2 days after the infusion I get the radiation. The treatment was something I designed and was rather unusual. Rather that trying to kill the tumor with radiation the idea was to burn a hole in the middle of the tumor leaving most of the tumor undamaged. My target tumor was 7.6 cm and the radiation target was about 3 cm in the tumor middle. The idea was to burn a region that was like a hocky puck or small can, a cylinder in the core of the tumor. The size was about 1/3 or less of the tumor volume. This was done with a rectangular beam on a rotating head so that all the beams crossed in the center. The Varian xray machine was set to 9mv and I got 9 gy per fraction and 3 fractions 3 days in a row.

The reason behind this geometry is that by only hitting the center of the tumor, the collateral radiation is still mostly inside the tumor. It is very important to have a large ratio of radiation exposure of cancer tissue to normal tissue and this geometry provided this contrast. And because only the center of the tumor is targeted the total radiation exposure and risk to the patient is greatly reduced.

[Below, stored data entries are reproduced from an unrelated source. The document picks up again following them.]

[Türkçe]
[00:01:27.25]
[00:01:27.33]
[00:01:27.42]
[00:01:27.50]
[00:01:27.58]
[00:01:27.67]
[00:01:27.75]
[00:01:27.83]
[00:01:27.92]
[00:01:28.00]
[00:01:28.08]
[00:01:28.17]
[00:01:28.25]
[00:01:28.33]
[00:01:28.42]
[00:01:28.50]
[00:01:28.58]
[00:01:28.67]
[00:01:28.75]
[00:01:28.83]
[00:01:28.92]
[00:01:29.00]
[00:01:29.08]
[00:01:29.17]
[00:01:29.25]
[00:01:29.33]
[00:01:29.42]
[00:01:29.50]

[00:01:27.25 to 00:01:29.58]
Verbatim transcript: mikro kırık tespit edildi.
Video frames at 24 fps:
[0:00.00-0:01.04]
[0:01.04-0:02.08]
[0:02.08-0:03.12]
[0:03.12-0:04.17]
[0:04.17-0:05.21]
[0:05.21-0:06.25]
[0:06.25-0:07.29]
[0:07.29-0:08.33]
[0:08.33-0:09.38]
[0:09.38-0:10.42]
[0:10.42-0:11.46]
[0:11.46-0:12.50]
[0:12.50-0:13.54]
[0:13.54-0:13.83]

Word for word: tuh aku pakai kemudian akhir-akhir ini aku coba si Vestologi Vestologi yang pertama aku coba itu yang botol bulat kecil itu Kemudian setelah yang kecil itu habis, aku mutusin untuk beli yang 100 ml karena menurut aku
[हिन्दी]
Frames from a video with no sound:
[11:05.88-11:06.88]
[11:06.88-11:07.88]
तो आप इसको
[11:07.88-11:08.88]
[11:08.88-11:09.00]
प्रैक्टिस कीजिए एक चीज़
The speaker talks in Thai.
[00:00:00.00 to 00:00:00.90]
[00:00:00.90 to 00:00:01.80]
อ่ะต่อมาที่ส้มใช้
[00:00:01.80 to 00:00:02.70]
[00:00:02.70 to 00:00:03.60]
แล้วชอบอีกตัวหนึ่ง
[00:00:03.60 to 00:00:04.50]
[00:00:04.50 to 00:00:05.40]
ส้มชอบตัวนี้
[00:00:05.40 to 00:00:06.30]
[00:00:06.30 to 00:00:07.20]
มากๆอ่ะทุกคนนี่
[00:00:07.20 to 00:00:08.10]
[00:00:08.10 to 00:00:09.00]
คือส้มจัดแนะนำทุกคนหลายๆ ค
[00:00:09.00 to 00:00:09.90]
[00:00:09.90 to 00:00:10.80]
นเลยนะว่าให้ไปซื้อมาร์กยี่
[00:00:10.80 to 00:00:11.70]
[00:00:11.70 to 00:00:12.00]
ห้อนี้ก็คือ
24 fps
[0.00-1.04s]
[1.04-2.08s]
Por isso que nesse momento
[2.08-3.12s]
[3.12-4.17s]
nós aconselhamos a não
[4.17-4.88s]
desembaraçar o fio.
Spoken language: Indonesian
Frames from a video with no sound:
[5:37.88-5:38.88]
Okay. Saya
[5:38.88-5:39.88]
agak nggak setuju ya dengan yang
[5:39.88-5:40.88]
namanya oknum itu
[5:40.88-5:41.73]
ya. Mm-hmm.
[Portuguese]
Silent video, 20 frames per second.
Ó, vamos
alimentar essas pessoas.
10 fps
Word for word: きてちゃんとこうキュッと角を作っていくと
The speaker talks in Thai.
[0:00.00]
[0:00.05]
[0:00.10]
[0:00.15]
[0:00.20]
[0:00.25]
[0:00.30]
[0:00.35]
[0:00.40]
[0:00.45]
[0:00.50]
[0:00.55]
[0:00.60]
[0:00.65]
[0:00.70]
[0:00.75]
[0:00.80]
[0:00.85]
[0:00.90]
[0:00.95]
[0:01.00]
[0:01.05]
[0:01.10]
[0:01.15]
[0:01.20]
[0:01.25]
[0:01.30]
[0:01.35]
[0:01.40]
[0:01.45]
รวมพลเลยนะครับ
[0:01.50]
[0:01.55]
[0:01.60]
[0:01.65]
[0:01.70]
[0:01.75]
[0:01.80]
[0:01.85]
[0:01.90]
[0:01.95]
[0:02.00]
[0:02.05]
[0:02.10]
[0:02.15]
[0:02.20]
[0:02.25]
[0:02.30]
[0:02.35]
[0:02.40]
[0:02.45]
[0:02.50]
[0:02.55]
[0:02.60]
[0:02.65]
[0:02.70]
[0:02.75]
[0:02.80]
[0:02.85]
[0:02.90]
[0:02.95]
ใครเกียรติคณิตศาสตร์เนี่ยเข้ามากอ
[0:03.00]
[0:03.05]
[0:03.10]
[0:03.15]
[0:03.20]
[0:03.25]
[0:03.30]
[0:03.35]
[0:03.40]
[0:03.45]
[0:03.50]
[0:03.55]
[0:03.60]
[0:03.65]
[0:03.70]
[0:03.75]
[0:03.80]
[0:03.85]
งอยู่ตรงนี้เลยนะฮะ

It is important to understand that we are not counting on the radiation itself to kill the tumor. The goal is to turn the immune system against the cancer and let the immune system do the killing. What we are doing is creating a school inside the tumor so that the immune system will learn the cancer. It is important to understand this is a school and not a battlefield and that the radiologist has to go against their instincts to fry the whole tumor.

It is important that dead cancer be in contact with live cancer to trigger the abscopal response. After the tumor is damaged, but not killed, the tumor will attempt to heal itself. The damage needs to be extensive enough to overwhelm the TILs and require lymphocytes from the outside be brought in to the fight. But when the immune system arrives it finds necrotic cancer, what is called "bad death" and this is a signal to the immune system to classify this tissue as enemy, and the dead cancer exposes its antigens and the immune system picks that up.

4 days after the radiation I came down with a fever of 101. I thought - is this the fever I was hoping for? A fever is caused when the immune system is going after something.